- DIRECTIONS
Copy the first line of the material below and every later line through the line containing "[00:00:02.50]", without any other output.

- PROVIDED DATA
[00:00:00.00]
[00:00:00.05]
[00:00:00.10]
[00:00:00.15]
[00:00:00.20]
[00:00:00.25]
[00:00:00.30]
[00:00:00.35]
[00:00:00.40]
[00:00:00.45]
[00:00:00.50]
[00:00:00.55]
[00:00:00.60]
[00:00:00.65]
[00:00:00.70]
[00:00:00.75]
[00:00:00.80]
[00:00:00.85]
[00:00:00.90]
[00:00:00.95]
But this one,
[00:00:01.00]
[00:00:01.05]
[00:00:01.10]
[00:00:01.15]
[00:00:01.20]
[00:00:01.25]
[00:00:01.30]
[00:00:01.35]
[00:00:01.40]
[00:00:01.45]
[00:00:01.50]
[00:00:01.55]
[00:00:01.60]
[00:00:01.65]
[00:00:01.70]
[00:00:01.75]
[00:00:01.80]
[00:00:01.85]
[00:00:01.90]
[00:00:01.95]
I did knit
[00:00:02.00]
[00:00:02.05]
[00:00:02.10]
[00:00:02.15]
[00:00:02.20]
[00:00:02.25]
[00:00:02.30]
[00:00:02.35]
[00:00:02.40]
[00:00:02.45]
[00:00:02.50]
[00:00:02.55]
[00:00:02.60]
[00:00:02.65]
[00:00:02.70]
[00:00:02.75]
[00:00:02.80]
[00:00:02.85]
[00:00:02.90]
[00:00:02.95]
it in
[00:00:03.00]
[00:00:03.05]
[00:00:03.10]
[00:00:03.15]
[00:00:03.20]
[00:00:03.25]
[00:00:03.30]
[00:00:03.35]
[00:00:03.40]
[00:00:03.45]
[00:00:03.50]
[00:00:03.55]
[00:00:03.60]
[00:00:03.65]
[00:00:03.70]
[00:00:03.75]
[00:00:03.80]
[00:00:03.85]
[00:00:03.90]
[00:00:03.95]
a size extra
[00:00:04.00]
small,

- SOLUTION TO THE PROBLEM
[00:00:00.00]
[00:00:00.05]
[00:00:00.10]
[00:00:00.15]
[00:00:00.20]
[00:00:00.25]
[00:00:00.30]
[00:00:00.35]
[00:00:00.40]
[00:00:00.45]
[00:00:00.50]
[00:00:00.55]
[00:00:00.60]
[00:00:00.65]
[00:00:00.70]
[00:00:00.75]
[00:00:00.80]
[00:00:00.85]
[00:00:00.90]
[00:00:00.95]
But this one,
[00:00:01.00]
[00:00:01.05]
[00:00:01.10]
[00:00:01.15]
[00:00:01.20]
[00:00:01.25]
[00:00:01.30]
[00:00:01.35]
[00:00:01.40]
[00:00:01.45]
[00:00:01.50]
[00:00:01.55]
[00:00:01.60]
[00:00:01.65]
[00:00:01.70]
[00:00:01.75]
[00:00:01.80]
[00:00:01.85]
[00:00:01.90]
[00:00:01.95]
I did knit
[00:00:02.00]
[00:00:02.05]
[00:00:02.10]
[00:00:02.15]
[00:00:02.20]
[00:00:02.25]
[00:00:02.30]
[00:00:02.35]
[00:00:02.40]
[00:00:02.45]
[00:00:02.50]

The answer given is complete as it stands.